Administration of a Novel High Affinity PICK1 PDZ Domain Inhibitor Attenuates Cocaine Seeking in Rats

Schmidt Lab alumni Christopher Turner, Jordan Wolfheimer, and Dr. Nicole Hernandez, in collaboration with Drs. De Luca and Madsen of the University of Copenhagen, recently published a paper in Neuropharmacology . Find the abstract below:

Protein interacting with C kinase-1 (PICK1) regulates intra-cellular trafficking of GluA2-containing AMPA receptors, a process known to play a critical role in cocaine-seeking behavior. This suggests that PICK1 may represent a molecular target for developing novel pharmacotherapies to treat cocaine craving-induced relapse.
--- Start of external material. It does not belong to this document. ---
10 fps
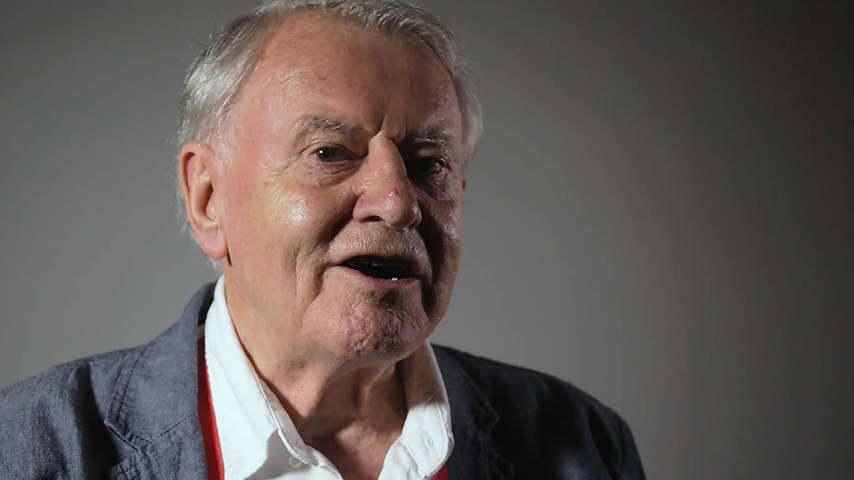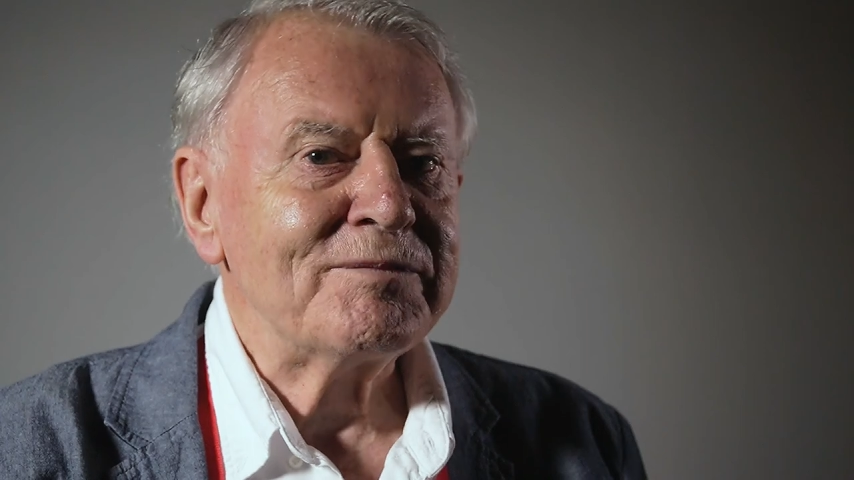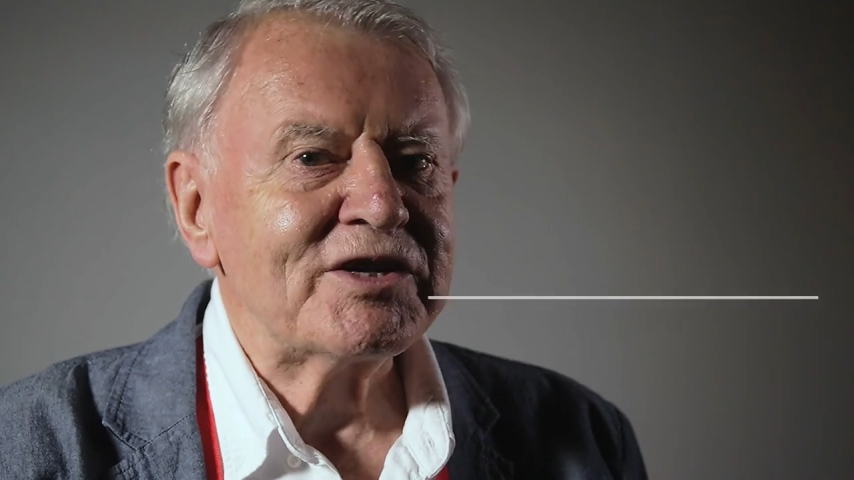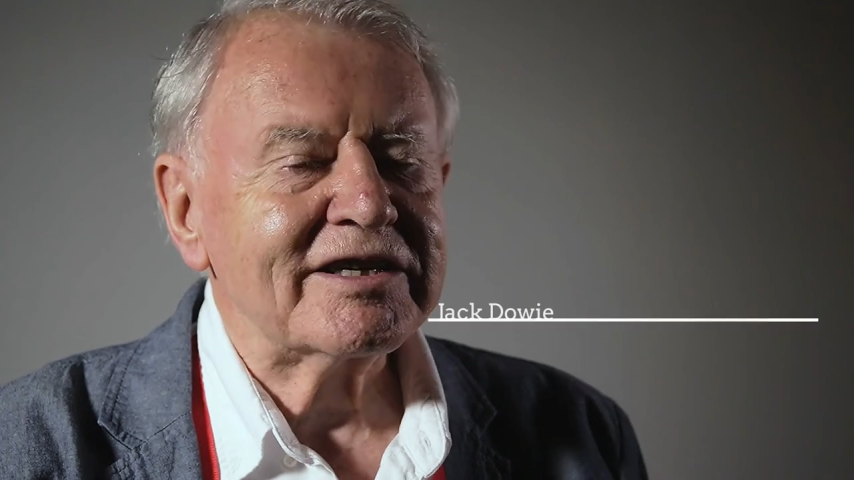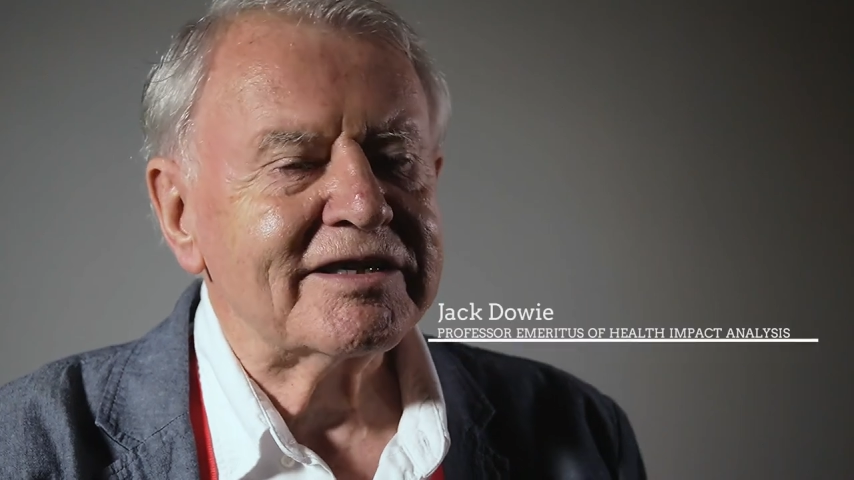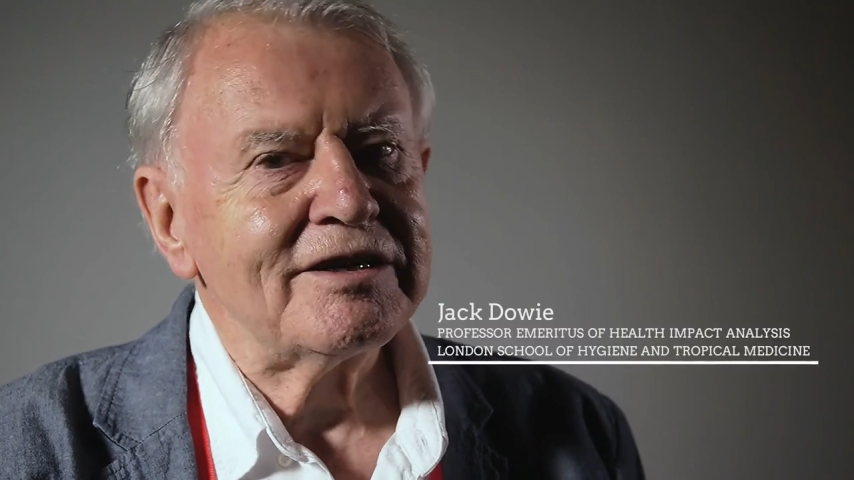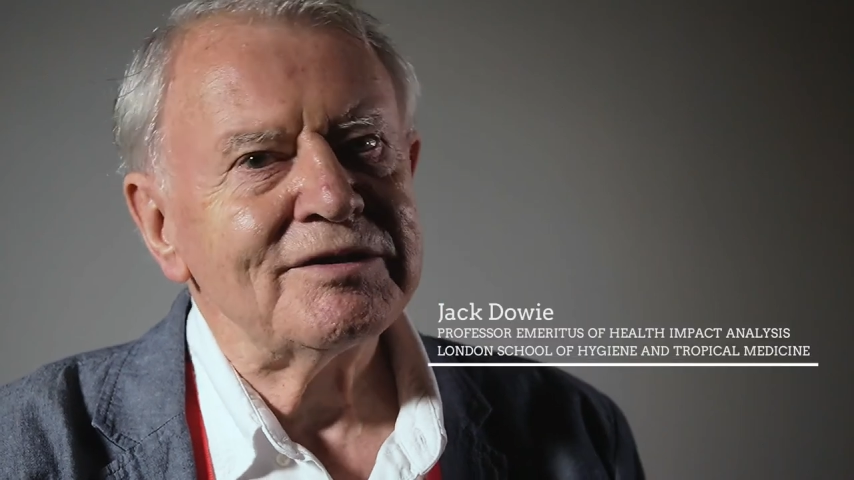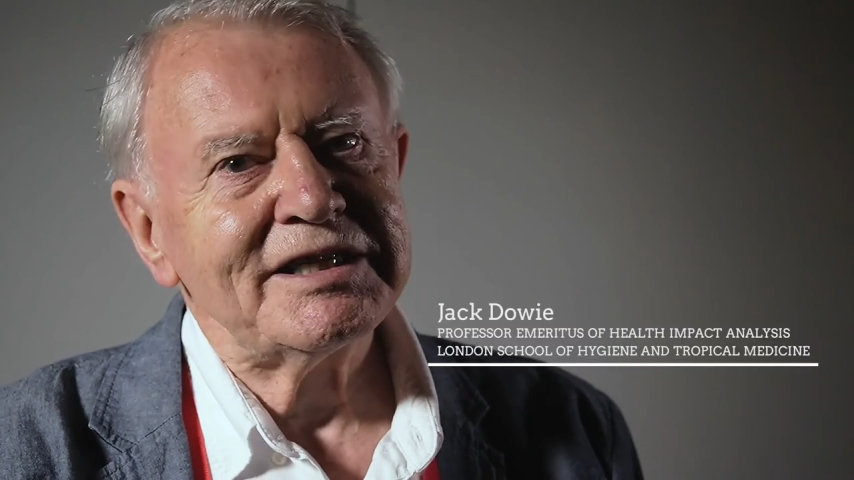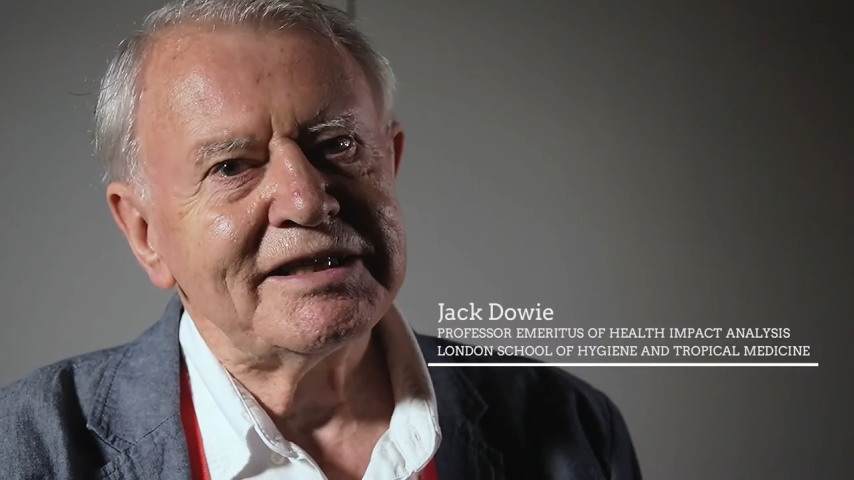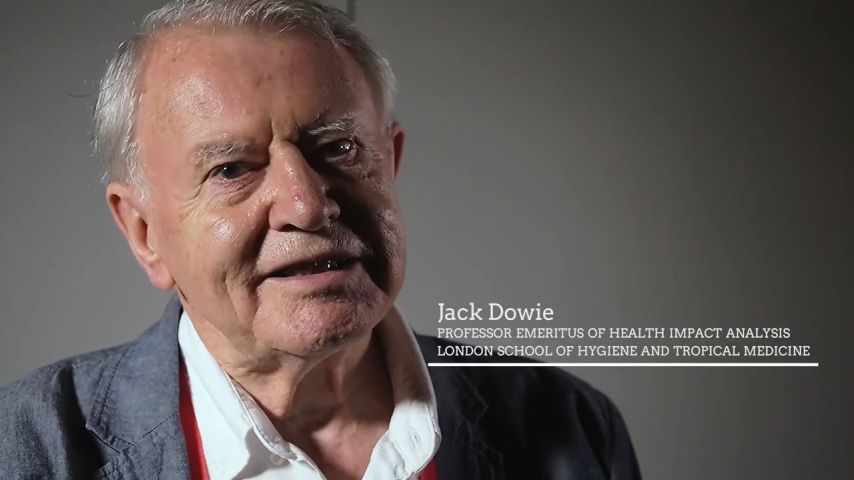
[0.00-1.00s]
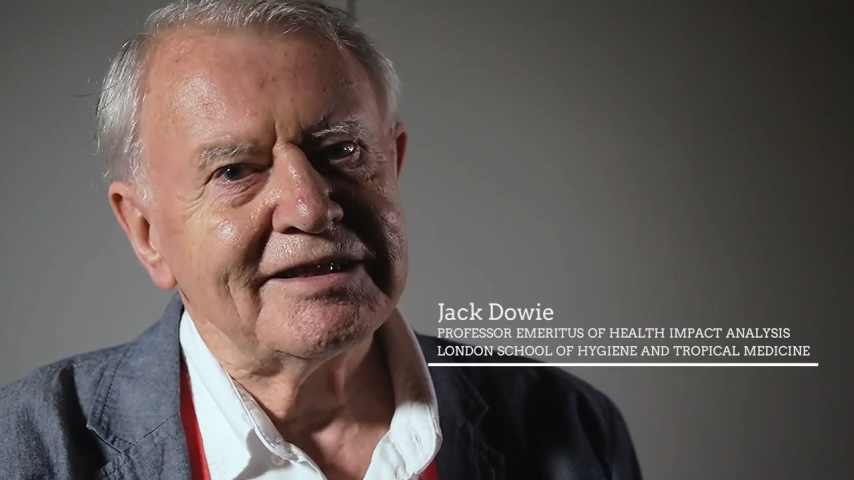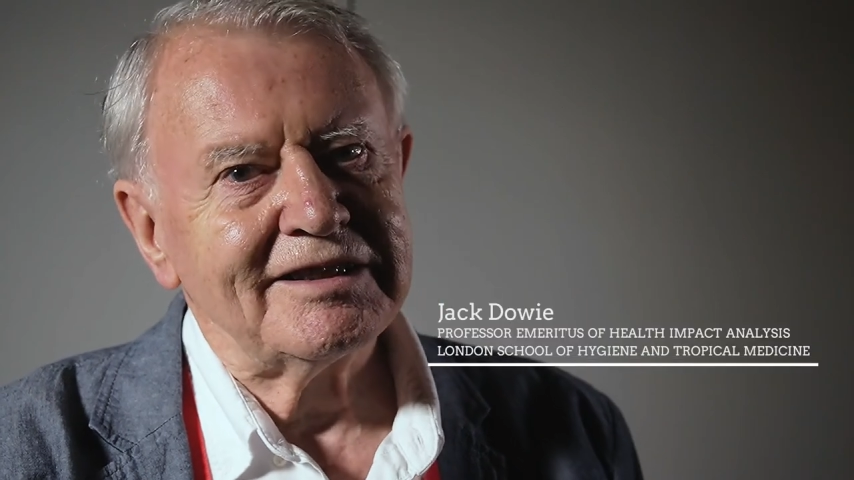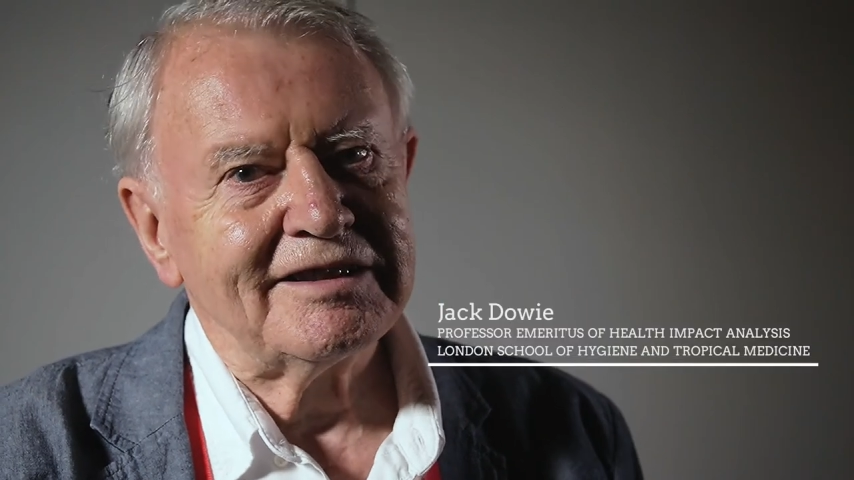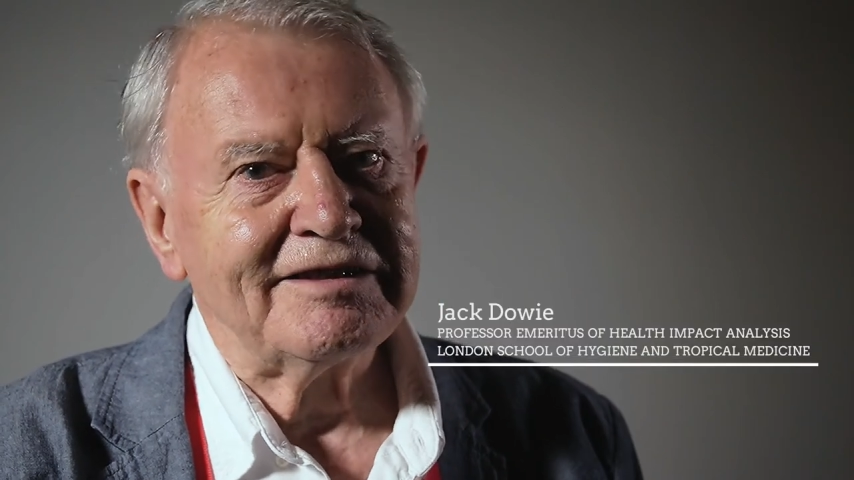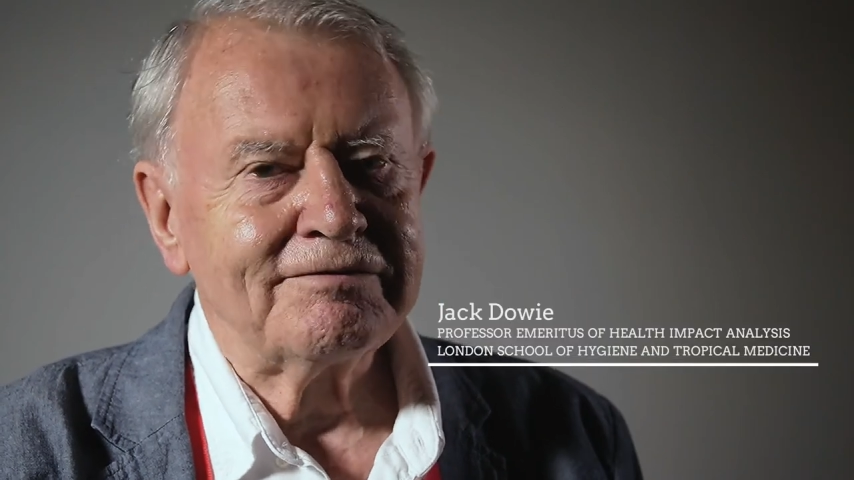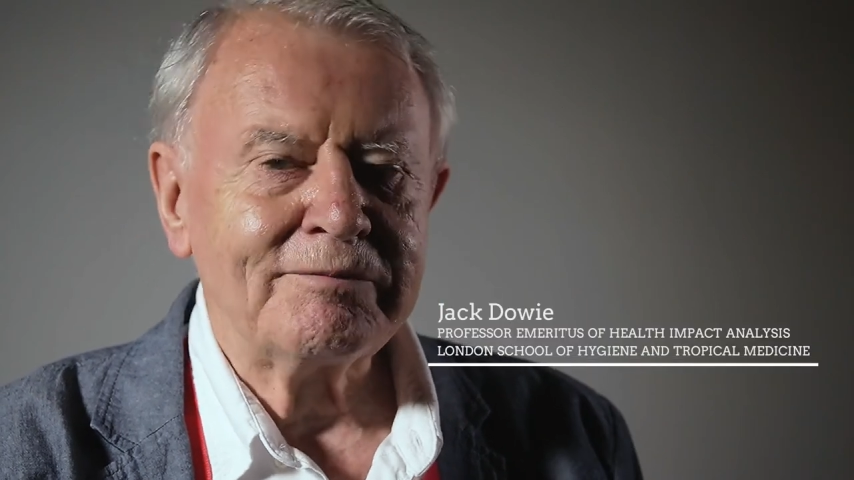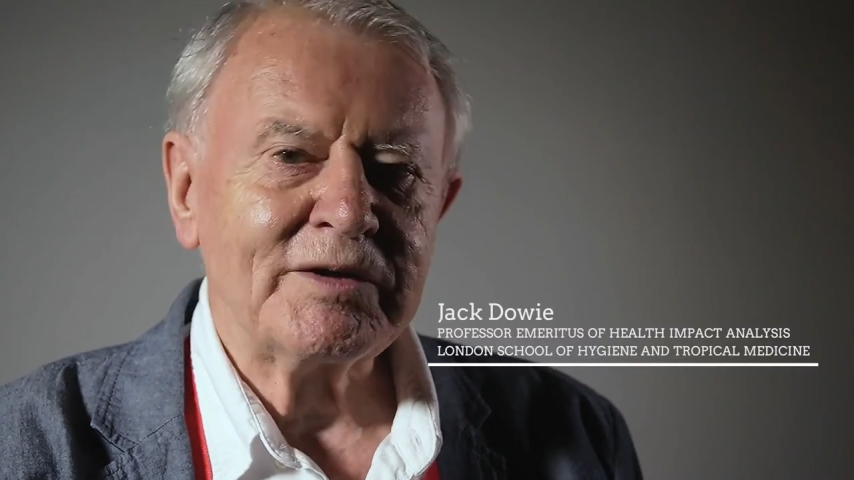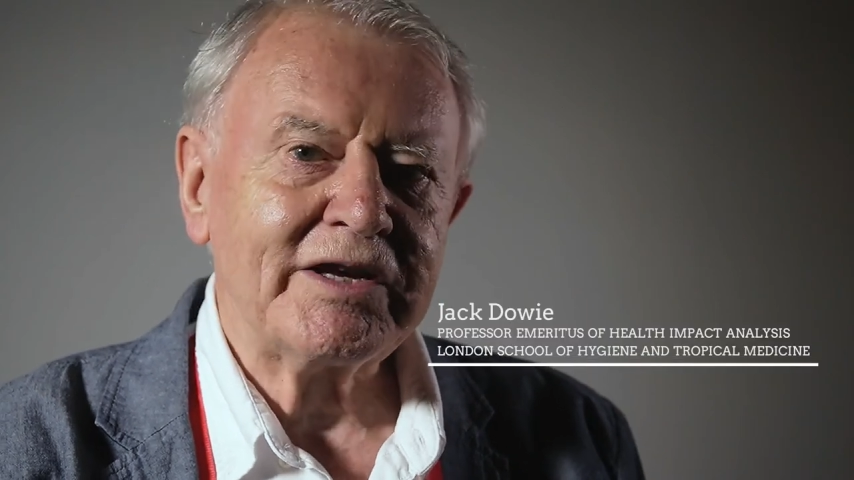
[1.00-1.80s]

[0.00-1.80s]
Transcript: I'm Jack Dowie from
Emerging evidence indicates that inhibition of PICK1 attenuates the reinstatement of cocaine-seeking behavior, an animal model of relapse. Here, we show that systemic administration of TAT-P4-(DATC5)2, a novel high-affinity peptide inhibitor of the PICK1 PDZ domain, dose-dependently attenuated the reinstatement of cocaine seeking in rats at doses that did not produce operant learning deficits or suppress locomotor activity. We also show that systemic TAT-P4-(DATC5)2 penetrated the brain where it was visualized in the nucleus accumbens shell. Consistent with these effects, infusions of TAT-P4-(DATC5)2 directly into the accumbens shell reduced cocaine, but not sucrose, seeking. The effects of TAT-P4-(DATC5)2 on cocaine seeking are likely due, in part, to inhibition of PICK1 in medium spiny neurons (MSNs) of the accumbens shell as TAT-P4-(DATC5)2 was shown to accumulate in striatal neurons and bind PICK1. Taken together, these findings highlight a novel role for PICK1 in the reinstatement of cocaine seeking and support future studies examining the efficacy of peptide inhibitors of PICK1 in animal and human models of cocaine relapse.